The most common counterfeit off-metals are those struck by false dies, with the planchets being the correct weight and metal content, but the design being fake. In this case, the design and the characteristics of the coin’s surfaces would probably be the only means of diagnosing the coin as counterfeit. This is because counterfeiters will often use a genuine planchet when they mint coins from false dies. Genuine diagnostics to look for on suspect coins include: correct design characteristics; bag marks; everyday damage or wear common to coins found either in circulation or from mint sewn bags; correct finish (if the coin is a business strike, it should have business strike surfaces–not proof surfaces).
Above: 1925 buffalo nickel off-metal struck on a Lincoln cent planchet. A rare off-metal, with around 60 known for the buffalo nickel series.
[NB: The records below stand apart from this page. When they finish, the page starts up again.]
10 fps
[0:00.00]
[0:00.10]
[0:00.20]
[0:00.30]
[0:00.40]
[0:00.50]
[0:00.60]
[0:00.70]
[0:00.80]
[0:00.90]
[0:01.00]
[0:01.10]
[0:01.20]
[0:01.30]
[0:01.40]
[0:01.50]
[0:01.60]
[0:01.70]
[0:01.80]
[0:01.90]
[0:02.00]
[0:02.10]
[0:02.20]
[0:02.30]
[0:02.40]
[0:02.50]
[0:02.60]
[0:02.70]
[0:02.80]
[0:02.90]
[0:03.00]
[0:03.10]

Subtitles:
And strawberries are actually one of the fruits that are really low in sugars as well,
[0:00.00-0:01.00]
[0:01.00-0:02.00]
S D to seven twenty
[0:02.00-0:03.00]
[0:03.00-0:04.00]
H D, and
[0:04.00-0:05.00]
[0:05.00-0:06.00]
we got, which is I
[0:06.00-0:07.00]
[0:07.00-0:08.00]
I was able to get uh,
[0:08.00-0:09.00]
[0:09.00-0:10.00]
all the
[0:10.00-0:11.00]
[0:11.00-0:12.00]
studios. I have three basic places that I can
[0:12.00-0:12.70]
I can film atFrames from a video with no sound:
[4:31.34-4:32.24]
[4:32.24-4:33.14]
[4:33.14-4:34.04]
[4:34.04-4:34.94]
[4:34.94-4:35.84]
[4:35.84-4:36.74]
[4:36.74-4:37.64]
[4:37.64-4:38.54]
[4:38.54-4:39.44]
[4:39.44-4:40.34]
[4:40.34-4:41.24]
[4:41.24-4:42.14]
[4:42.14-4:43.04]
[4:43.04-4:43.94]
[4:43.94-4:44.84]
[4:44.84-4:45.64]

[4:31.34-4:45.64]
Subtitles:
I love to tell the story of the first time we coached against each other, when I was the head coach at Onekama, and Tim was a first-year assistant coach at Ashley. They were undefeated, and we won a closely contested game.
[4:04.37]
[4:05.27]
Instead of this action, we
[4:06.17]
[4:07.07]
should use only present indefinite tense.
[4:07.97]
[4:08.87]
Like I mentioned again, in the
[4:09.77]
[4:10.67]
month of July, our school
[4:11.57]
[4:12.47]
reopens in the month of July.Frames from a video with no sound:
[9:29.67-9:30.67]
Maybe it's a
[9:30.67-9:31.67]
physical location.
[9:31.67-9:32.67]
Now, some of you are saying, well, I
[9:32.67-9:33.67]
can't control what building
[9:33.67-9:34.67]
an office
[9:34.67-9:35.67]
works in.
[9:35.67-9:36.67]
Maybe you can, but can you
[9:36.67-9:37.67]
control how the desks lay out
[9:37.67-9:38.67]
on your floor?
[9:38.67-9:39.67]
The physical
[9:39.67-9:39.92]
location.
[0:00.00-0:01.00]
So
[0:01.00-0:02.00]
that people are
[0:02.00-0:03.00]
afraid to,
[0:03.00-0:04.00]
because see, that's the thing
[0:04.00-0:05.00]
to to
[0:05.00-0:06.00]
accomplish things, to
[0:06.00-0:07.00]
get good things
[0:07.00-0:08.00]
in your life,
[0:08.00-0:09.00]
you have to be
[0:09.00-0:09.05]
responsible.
There are several ways to collect off-metals. Some collectors try to collect a particular off-metal combination by date and mint for a design of coin. If they were building a collection of Lincoln Memorial cents struck on dime planchets, they would try to get an example for every year from 1959-2010, as well as for every mint within those years. This is a very difficult way to collect off-metals due to the inherent rarity of the coins. Such collections are rarely completed, but the challenge is exciting and even achieving an 80-90% complete set is a major accomplishment! Some collectors simply buy a single example of a particular off-metal for their error type sets. However a collector forms his collection, the important thing is that it’s enjoyable and fulfilling.